When I worked as a management consultant, one technique I used when looking for creative solutions to a client's difficult problems involved magical transformation. We would imagine taking the problem and, with a wave of Merlin's wand, make it much bigger, much smaller, turn it upside down, or remove it altogether.
I thought I would try applying this to PD.
What if 499 out of 500 people had Parkinson’s Instead of one?
What would we do?
Would all the scientists in the world work together
using funding provided by every nation on earth,
leaving no stone unturned to find a cure in months?
Or perhaps, considering Parkinson’s as normal ageing, we would isolate the freaks with unfettered brains and forbid them to breed for fear of infecting the gene pool
What if just one person in the whole world had Parkinson’s?
What would we do?
Would the very best scientist in the world dedicate their whole life
and a billionaire’s resources to studying this rarest of all conditions
in a tireless search for a cure?
Or might we value neurodiversity as a difference not a disease
and world leaders would consult with the special one
treating them with the highest respect and reverence for their superior brain?
What if everybody on earth was born with a form of Parkinson's
which got progressively better over time?
What would we do?
Would science concentrate its efforts on reducing the symptoms
to make it easier to live with PD while trying to speed up the progression?

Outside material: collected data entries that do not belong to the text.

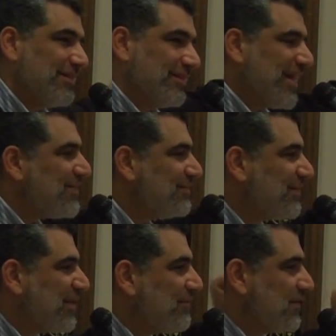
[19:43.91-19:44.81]
That's the
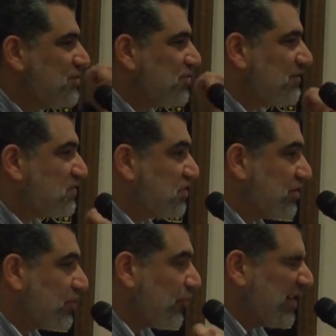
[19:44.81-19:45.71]
definition of
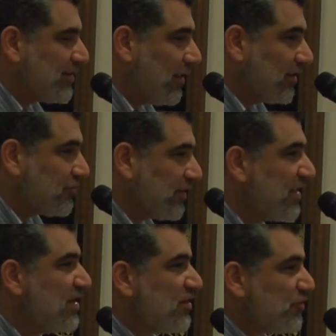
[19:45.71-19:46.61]
shirk or idolatry.
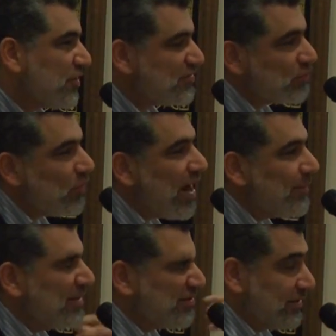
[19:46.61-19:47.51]
So you're
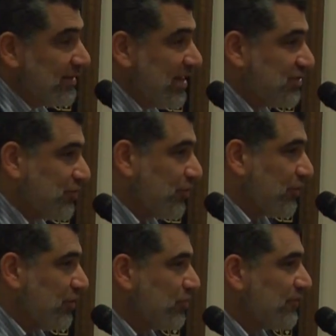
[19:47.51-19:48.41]
ascribing to nature or
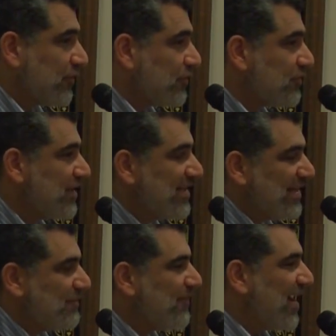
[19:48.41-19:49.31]
the universe
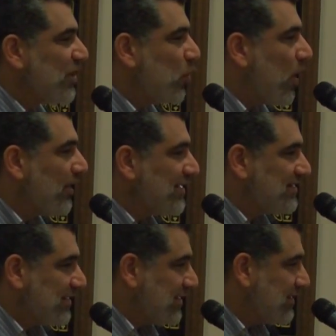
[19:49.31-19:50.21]
a divine
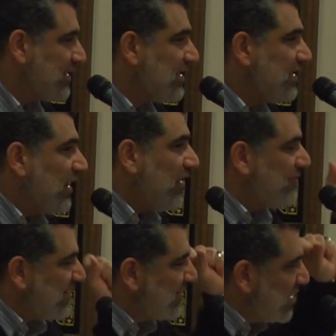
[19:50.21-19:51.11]
quality of
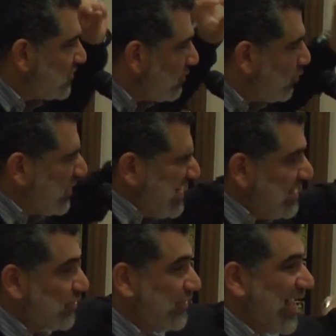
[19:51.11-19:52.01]
essential
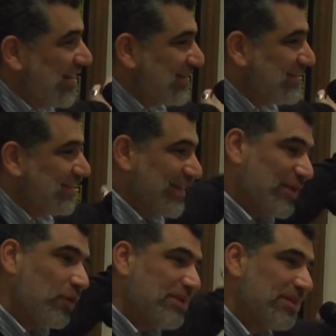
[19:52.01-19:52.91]
pre-eternality. That
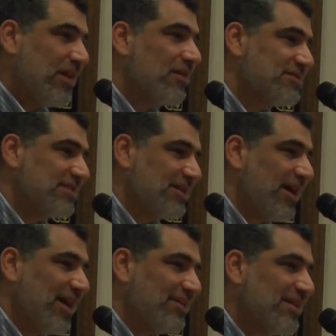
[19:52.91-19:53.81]
only belongs to
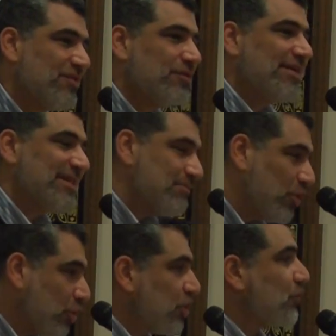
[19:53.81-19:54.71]
God. So that's in
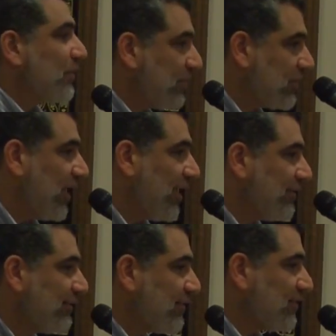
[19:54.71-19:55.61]
partnering with
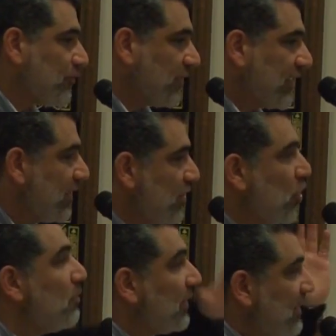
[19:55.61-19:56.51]
God. That's not really
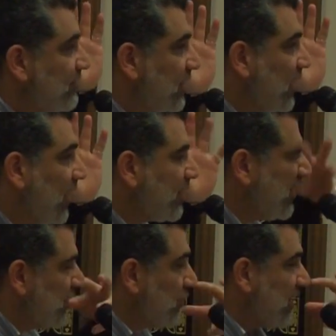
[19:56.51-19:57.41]
no belief in God.
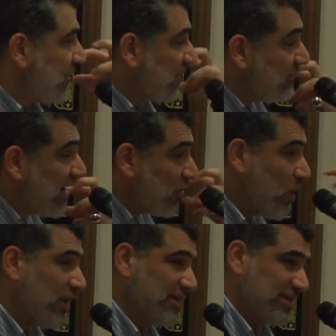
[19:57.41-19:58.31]
You're giving a divine
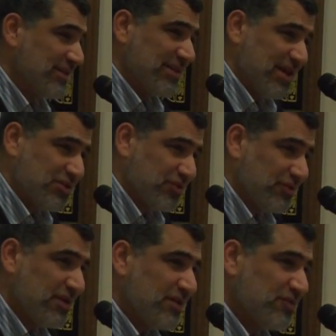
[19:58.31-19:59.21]
quality to
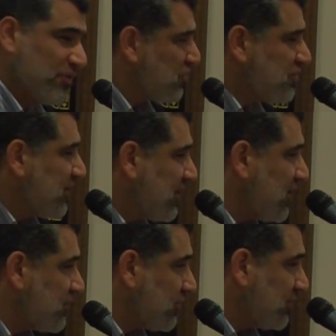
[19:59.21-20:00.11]
nature. So you're worshiping
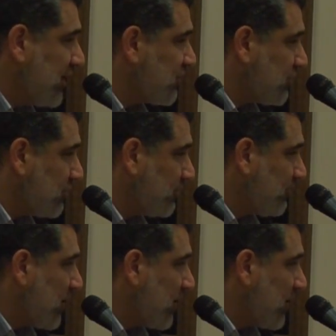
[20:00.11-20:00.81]
nature.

Or would the population start to fall as parents chose not to take on the role of
caring for a stage four parky baby?
What If we woke up tomorrow and nobody on earth had Parkinson's?
Then there would be no need for this poem
Wow that certainly was an upside down experiment.
This What IF-ery is clearly on the Periphery of pure Wizardry
love your thinking
G
Wow -you really did turm it on it's head! What an insightful and thought provoking poem.
If there was no need for the poem, then I suppose there would be no need for this comment. but it certainly made me think.